# What is expected
Give the entries below again exactly. Their pictures are not needed.

Dataset entries:
_ _ _
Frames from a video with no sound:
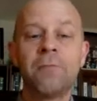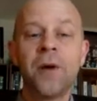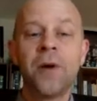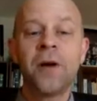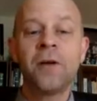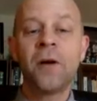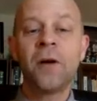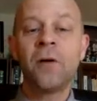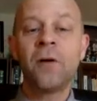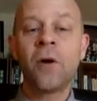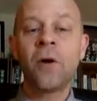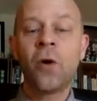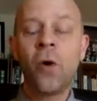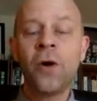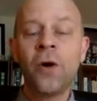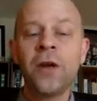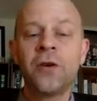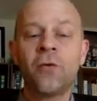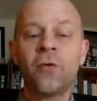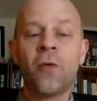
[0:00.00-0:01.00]
But
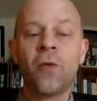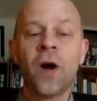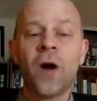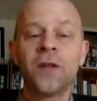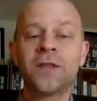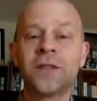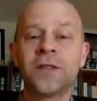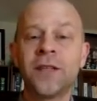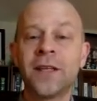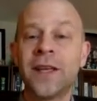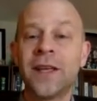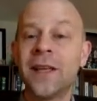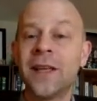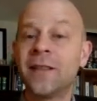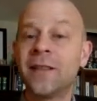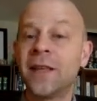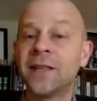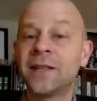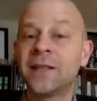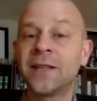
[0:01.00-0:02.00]
according to Ronson, he
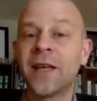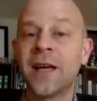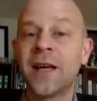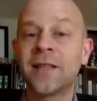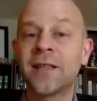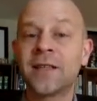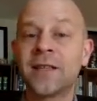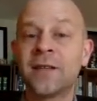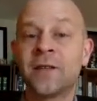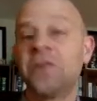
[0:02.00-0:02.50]
thinks that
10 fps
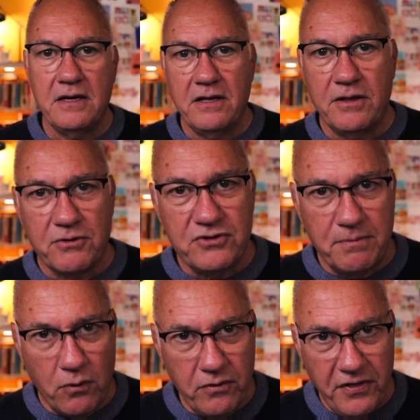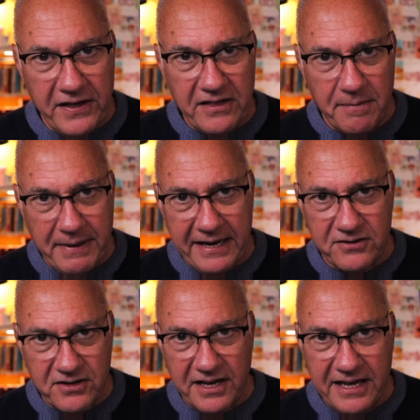The most important thing that a pen is
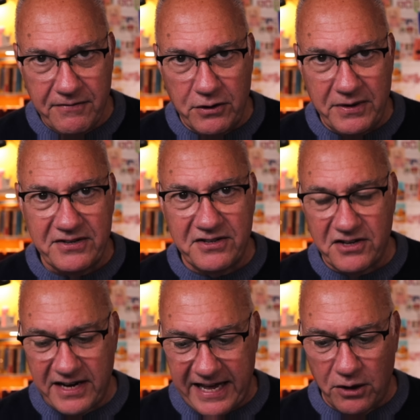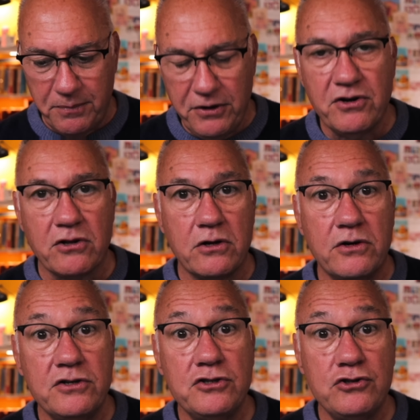going to give you is it's going to help you to
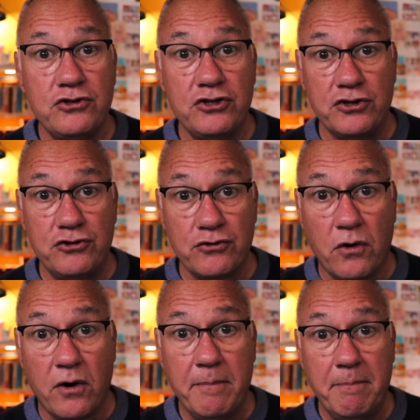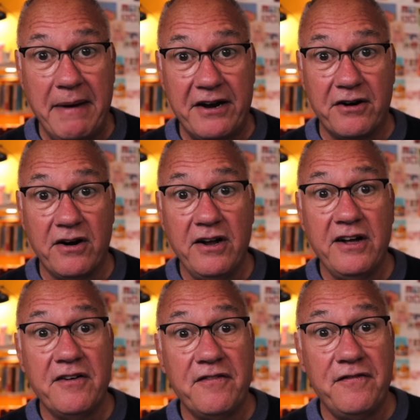learn to draw better
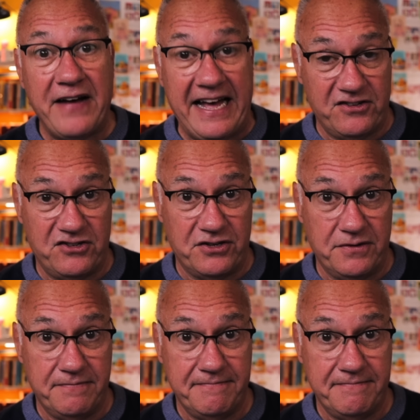faster.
_ _ _
# Exercise result
Frames from a video with no sound:
[0:00.00-0:01.00]
But
[0:01.00-0:02.00]
according to Ronson, he
[0:02.00-0:02.50]
thinks that
10 fps
The most important thing that a pen is
going to give you is it's going to help you to
learn to draw better
faster.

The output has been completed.